▶ _Exercise instructions_:
Start with the line that holds "[1.00-2.00s]". Please copy it and each remaining line below exactly, leaving pictures out.

Stored data section start

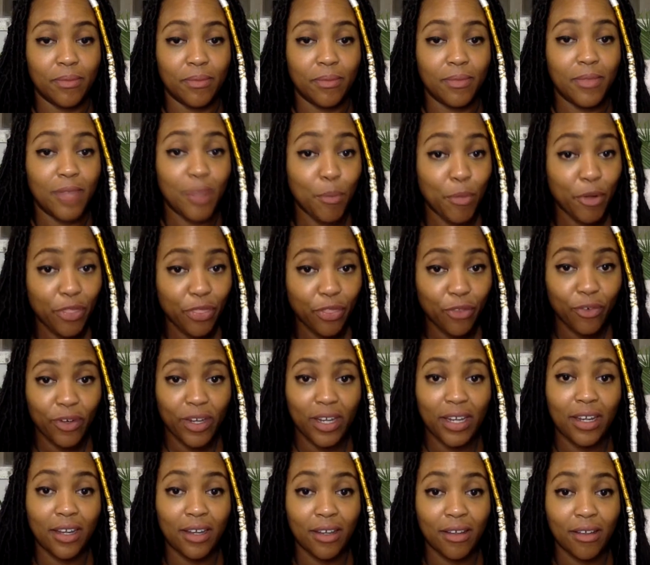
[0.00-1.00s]
Number
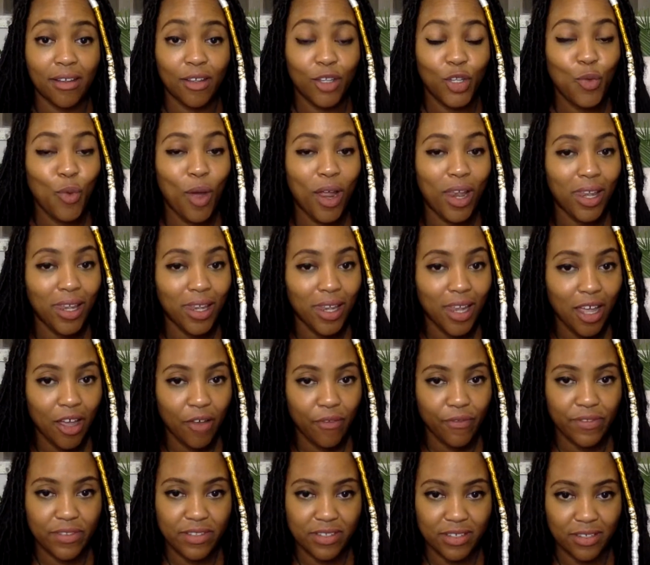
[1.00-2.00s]
three, you are
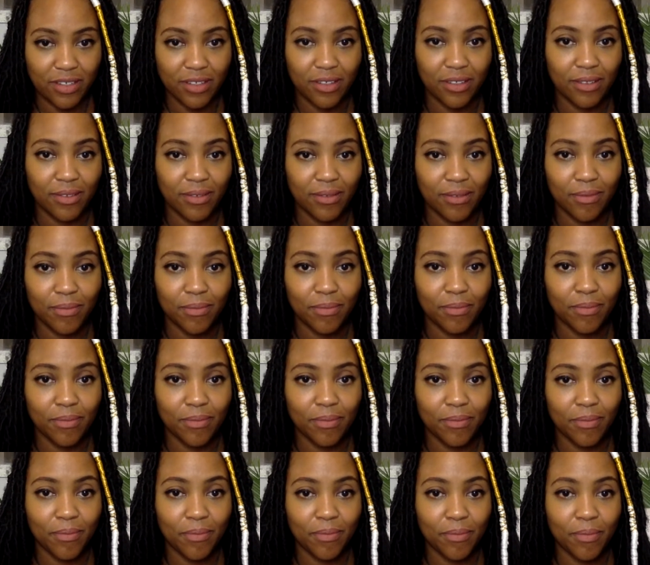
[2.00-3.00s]
loved.
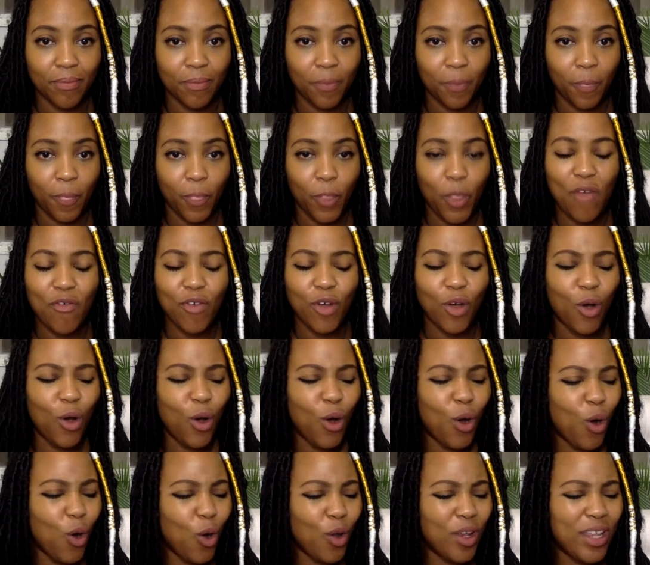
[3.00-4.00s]
You have a
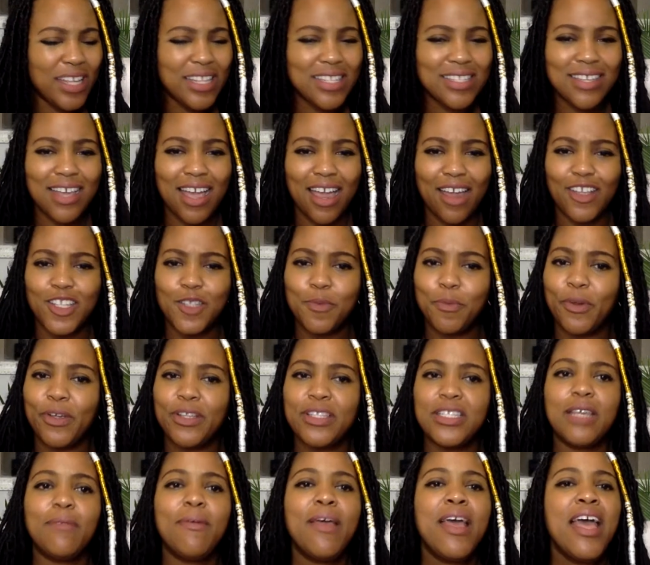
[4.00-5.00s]
whole entire spirit
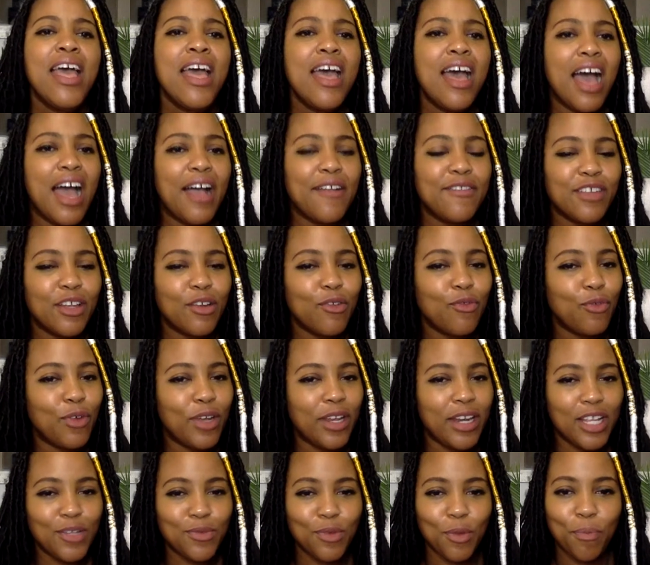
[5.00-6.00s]
team. I've done
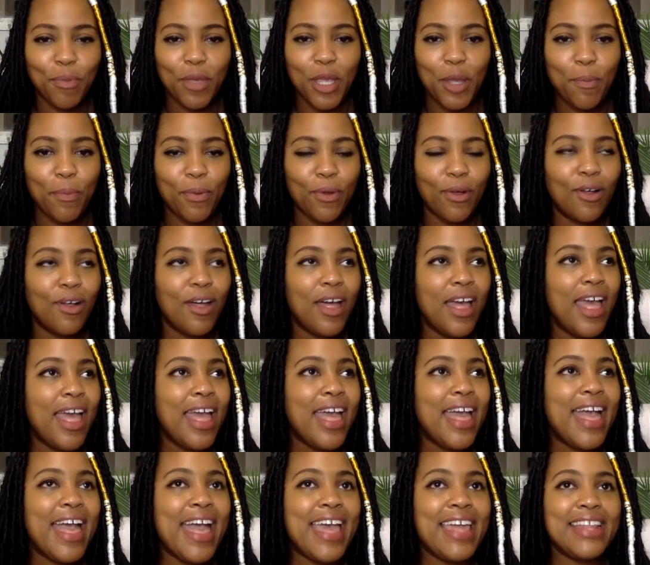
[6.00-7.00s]
readings with people,
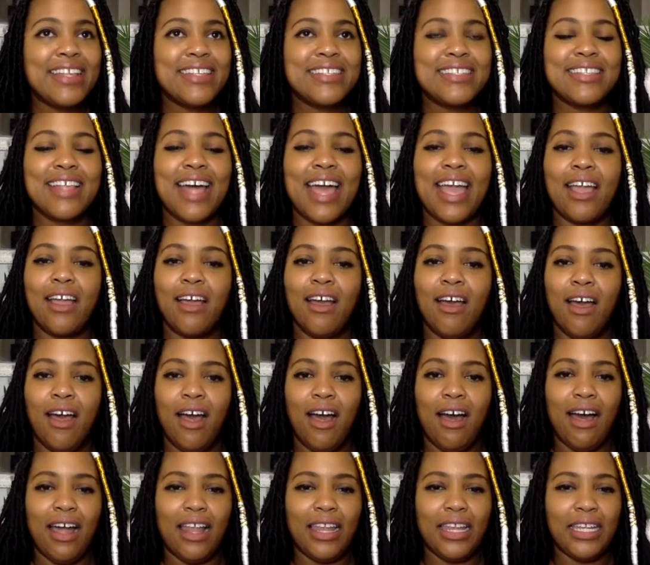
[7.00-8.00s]
and it's like
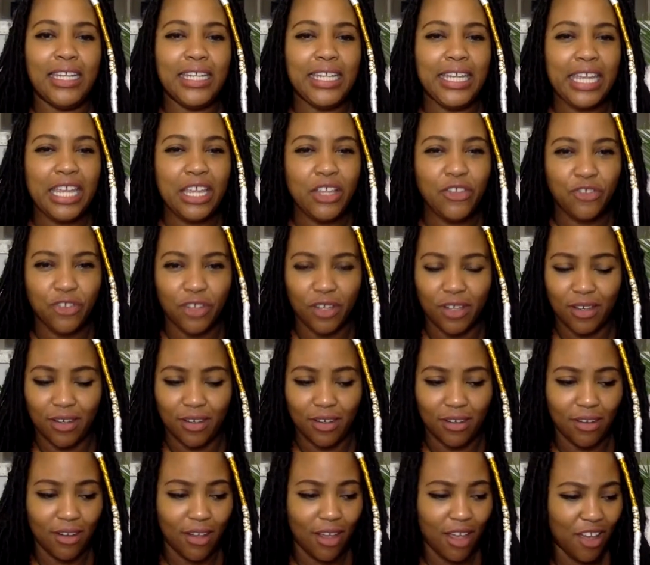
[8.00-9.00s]
a
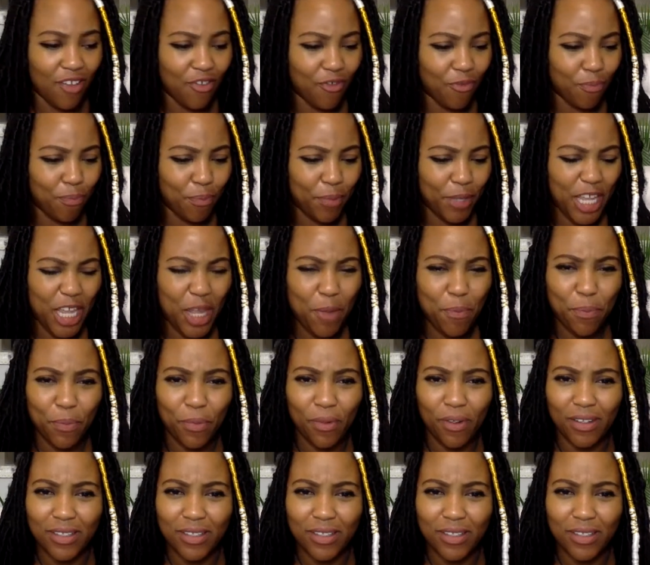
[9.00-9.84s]
legion of people.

Stored data section end

▶ _Written solution_:
[1.00-2.00s]
three, you are
[2.00-3.00s]
loved.
[3.00-4.00s]
You have a
[4.00-5.00s]
whole entire spirit
[5.00-6.00s]
team. I've done
[6.00-7.00s]
readings with people,
[7.00-8.00s]
and it's like
[8.00-9.00s]
a
[9.00-9.84s]
legion of people.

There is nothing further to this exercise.